● **Excerpted data**
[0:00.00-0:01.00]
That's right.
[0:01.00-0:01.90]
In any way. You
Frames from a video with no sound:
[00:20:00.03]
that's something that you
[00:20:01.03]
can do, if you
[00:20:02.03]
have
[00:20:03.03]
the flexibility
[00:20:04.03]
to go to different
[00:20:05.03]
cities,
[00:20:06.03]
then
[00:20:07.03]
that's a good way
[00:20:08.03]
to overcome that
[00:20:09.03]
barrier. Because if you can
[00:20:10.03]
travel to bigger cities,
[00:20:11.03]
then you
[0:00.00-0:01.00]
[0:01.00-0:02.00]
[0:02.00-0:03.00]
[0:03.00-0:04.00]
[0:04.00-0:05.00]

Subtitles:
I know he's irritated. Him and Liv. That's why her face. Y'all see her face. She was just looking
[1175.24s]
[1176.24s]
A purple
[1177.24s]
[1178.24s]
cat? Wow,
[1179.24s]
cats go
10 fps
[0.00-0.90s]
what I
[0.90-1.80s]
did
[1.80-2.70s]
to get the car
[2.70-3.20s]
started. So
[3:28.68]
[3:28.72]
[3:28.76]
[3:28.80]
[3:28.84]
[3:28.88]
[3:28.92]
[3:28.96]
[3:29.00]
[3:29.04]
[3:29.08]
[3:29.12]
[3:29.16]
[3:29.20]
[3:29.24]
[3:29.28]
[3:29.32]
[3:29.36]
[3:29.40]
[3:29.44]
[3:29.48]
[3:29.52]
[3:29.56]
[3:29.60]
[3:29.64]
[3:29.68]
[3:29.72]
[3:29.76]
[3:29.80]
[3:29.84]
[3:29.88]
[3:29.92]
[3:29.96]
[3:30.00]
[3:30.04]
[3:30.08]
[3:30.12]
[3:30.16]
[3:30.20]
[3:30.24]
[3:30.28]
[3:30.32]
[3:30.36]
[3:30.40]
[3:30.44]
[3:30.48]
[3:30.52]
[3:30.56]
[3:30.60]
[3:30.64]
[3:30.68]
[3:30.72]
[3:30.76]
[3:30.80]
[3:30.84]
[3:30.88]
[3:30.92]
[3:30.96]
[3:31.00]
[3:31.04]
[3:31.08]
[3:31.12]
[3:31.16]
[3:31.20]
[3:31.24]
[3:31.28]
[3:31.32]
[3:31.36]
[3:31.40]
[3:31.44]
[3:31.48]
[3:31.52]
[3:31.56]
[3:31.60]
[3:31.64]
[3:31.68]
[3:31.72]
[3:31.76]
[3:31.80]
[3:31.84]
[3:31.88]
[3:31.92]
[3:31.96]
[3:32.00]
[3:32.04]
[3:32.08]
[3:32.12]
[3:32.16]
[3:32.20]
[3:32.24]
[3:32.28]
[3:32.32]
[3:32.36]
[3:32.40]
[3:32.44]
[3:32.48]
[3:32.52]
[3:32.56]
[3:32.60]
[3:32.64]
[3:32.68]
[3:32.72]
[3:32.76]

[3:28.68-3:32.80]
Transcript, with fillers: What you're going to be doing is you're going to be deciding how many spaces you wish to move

● **What needs to be done**
Some lines above contain the word "with". Copy each of them.

● **Result of this exercise**
Frames from a video with no sound:
Transcript, with fillers: What you're going to be doing is you're going to be deciding how many spaces you wish to move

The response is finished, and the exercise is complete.